Öcalan avukatlarıyla haftalık görüşmesinde şöyle demektedir: "Ortak vatan, Türkiye ve Kürdistan’dır. Kürtler hem Türkiye’yi hem de Kürdistan’ı ortak vatan olarak kabul edecekler. Türkler de hem Türkiye’yi hem de Kürdistan’ı ortak vatan olarak bilecekler. …… Sıra geldi cumhuriyetin demokrasiyle donatılmasına. Türkiye’nin her alanda demokratikleşme sorunu var. Bu sorunların mutlaka çözümü gerekiyor. Kürt sorunu da demokratik şekilde Türkiye demokratikleştirilerek çözülmelidir.” [Ağustos 2009]
2010 yılında Demokratik Özerklik Kongresi tarafından düzenlenen Demokratik Özerklik Çalıştayı’nda “Türkiye ve Kürdistan’ı ortak vatan olarak görüyoruz” denmektedir. Çalıştay bildirisine göre “Demokratik Özerk Kürdistan Toplum Kongresi, demokratik Türkiye cumhuriyeti parlamentosuna kendi temsilcilerini göndererek ortak vatan politikalarına dahil olur.” [Aralık 2010]
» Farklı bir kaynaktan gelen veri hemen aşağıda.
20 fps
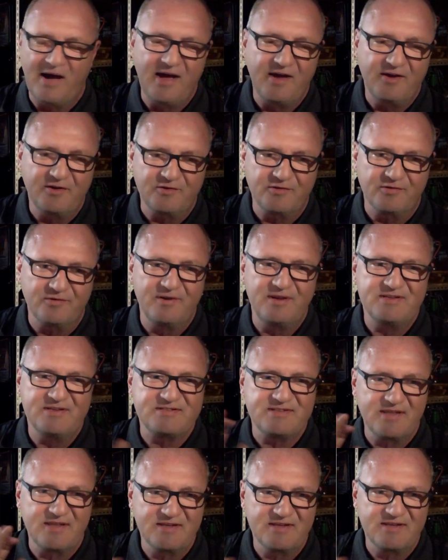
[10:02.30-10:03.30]
pine
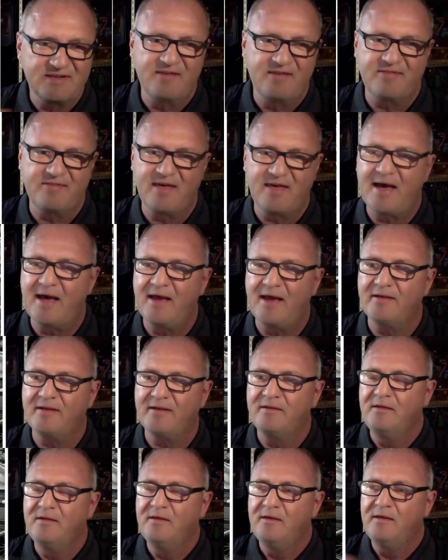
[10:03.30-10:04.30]
trees, things like
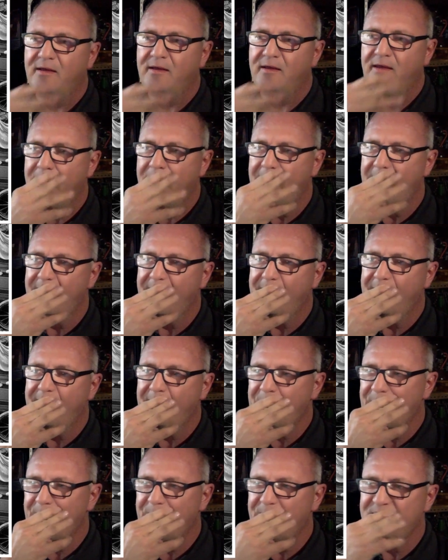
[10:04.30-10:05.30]
that,
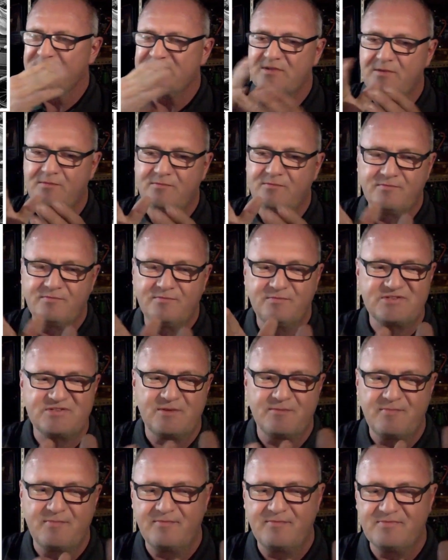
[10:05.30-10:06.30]
and some
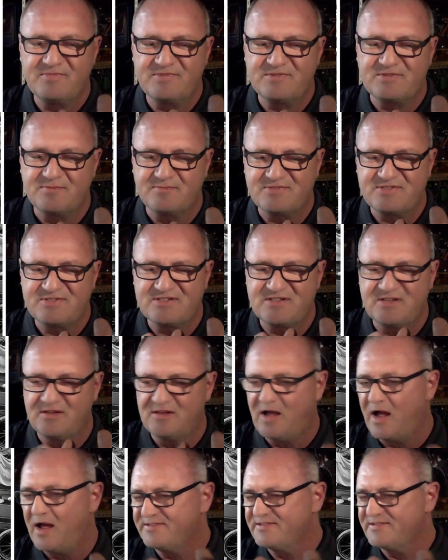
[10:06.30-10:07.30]

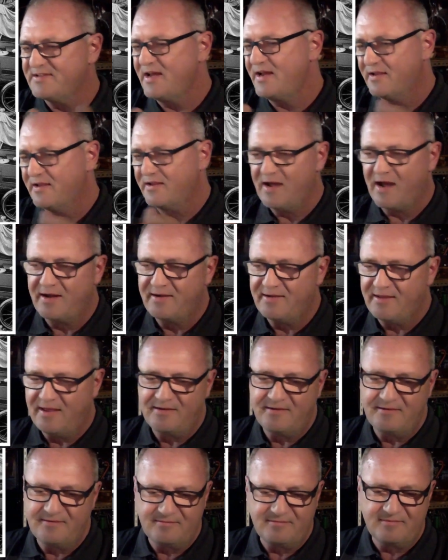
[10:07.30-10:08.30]
slots kind of cut
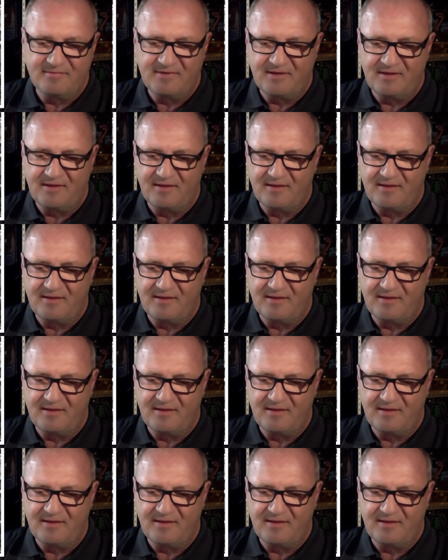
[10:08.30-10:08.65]
in,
BDP Eşbaşkanı Gülten Kışanak: "Ortak Vatan İçin Öcalan’ın Talepleri Görmezden Gelinemez" başlığıyla basında yer alan bir açıklamasında şöyle demektedir: “Öcalan, demokratik özerk Kürdistan projesinin de mimarıdır. Ortak vatanda gönüllü birlikteliği sağlayacak mıyız sağlamayacak mıyız. Türkiye'yi ortak vatan kabul edeceksek Kürdistan gerçeğini de göreceksiniz. [Ekim 2012]
Daha çok sayıda alıntı yapılabilir. Ancak bu kadarı, “Ortak vatan” deyiminin adresini yeterince açık göstermektedir. Bu terim BDP’nin dilinde bölgesel ya da topluluksal statü verilmiş yer ya da toplulukların ortak toprağı anlamına gelmektedir. Bu dünyada "ortak vatan", tüm bireylerin değil halkların/etnik toplulukların/milliyetlerin ortaklığıdır.
Bazı yazılarda bu yaklaşım şu özlü cümleyle ifade edilir: “Türkiye sadece Türklerin değil, üzerinde yaşayan tüm halkların ortak vatanı olmalıdır.” Bu, Cumhuriyet’in kuruluşuyla ilgili olarak artık meşhur hale gelmiş “kurucu ortaklık” savıyla birlilkte düşünülürse, anlam iyice açığa çıkar.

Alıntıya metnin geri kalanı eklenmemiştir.